Tudo isto em nome da não diluição do Serviço Público televisivo e do consequente empobrecimento da Opinião Pública. No contexto actual, o panorama televisivo nacional remete-nos para as palavras de José Gil: «A televisão portuguesa é como toda a gente sabe (e com raríssimas excepções, que toda a gente também conhece) uma pura miséria, uma máquina de fabricação e sedimentação de iliteracia.»[23] . Será, portanto, este triste cenário que será urgente repensar.
Notas:
[1] Barata-Feyo, José Manuel, RTP: O Fim Anunciado, Lisboa, Oficina do Livro, 2002, p.19
[2] Ibidem:20-21
[3] Ibidem:23
[4] Ibidem:29
[5] Ibidem:42
[6] Ibidem:78
[7] Ibidem:.70
[8] Ibidem:.103
[9] Ibidem.:101
[10] Ibidem: 110
[11] Ibidem: 119
[12] Ibidem: 118
[13] Ibidem:147
[14] Ibidem:129
[15] Ibidem:154
[16] Ibdiem:157
[17] Ibidem: 160
[18] Ibidem:162
[19] Ibidem:169
[20] Ibidem:162
[21] Ibidem:166
[22] Cádima, Francisco Rui, Desafios dos Novos Media, Editorial Notícias, Lisboa, 1999.

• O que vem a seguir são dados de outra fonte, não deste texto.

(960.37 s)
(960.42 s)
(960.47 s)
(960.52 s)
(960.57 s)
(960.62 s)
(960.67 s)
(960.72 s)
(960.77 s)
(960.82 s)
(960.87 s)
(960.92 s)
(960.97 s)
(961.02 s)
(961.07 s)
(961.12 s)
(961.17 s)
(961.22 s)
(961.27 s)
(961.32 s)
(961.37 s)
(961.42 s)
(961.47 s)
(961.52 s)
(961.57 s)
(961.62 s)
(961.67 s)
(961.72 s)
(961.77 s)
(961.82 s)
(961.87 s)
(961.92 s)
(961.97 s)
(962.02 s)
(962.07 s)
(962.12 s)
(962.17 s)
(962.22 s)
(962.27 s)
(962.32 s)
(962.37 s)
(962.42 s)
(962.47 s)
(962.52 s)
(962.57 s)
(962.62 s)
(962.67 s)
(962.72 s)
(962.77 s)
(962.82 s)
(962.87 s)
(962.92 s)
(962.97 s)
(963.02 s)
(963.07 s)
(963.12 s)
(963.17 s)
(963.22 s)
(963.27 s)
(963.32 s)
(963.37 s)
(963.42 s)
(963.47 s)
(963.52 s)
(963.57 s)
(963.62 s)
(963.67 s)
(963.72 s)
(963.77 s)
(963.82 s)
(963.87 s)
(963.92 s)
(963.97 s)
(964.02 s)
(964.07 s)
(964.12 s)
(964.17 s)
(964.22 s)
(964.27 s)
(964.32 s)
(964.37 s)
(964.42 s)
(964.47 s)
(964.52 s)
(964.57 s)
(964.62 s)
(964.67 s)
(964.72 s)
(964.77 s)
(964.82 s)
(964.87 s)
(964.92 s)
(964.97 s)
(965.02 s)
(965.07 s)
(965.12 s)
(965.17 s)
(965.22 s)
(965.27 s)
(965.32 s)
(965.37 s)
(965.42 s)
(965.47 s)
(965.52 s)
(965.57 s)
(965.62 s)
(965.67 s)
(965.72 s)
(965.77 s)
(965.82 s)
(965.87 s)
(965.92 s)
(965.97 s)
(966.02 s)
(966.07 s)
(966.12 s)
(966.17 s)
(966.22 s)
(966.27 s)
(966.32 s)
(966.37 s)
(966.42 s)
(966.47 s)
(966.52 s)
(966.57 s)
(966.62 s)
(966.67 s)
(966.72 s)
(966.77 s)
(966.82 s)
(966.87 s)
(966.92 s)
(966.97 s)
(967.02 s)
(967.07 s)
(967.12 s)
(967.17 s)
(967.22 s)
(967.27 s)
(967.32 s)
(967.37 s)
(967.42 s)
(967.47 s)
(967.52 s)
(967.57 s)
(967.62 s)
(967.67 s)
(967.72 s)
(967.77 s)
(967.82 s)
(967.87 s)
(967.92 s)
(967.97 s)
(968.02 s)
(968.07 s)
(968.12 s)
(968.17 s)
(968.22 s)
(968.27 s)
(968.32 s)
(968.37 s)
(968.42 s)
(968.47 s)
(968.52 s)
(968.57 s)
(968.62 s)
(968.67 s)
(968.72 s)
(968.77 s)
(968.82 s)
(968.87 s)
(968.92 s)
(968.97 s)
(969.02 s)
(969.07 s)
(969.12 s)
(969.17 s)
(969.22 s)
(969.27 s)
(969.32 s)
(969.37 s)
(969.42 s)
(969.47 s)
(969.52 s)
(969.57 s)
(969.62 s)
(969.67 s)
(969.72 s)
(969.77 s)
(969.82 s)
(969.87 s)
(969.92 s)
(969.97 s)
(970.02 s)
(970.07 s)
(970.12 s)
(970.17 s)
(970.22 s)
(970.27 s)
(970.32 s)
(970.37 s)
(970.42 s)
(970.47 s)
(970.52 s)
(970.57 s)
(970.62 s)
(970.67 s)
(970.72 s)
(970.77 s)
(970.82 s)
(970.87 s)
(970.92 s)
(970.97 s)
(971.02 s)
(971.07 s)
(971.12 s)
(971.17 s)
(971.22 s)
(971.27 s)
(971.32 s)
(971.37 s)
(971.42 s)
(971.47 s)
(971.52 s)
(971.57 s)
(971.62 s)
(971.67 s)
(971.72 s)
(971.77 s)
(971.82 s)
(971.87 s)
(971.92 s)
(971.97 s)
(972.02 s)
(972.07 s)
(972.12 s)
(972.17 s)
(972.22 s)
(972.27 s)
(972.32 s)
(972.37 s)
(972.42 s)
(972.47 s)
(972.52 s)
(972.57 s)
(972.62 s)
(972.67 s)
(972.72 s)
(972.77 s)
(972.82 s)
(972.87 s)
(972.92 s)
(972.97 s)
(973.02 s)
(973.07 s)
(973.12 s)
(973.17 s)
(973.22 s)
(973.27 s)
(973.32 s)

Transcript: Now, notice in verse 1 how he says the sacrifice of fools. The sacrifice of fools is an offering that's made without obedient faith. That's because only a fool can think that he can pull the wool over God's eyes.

[23] Gil, José, Portugal Hoje: O Medo de Existir, Lisboa, Relógio D’Água Editores, 2004, pp. 33-34.
Barata-Feyo, José Manuel, RTP: O Fim Anunciado, Lisboa, Oficina do Livro, 2002.
Cádima, Francisco Rui, Desafios dos Novos Media, Editorial Notícias, Lisboa, 1999.
Gil, José, Portugal Hoje: O Medo de Existir, Lisboa, Relógio D’Água Editores, 2004.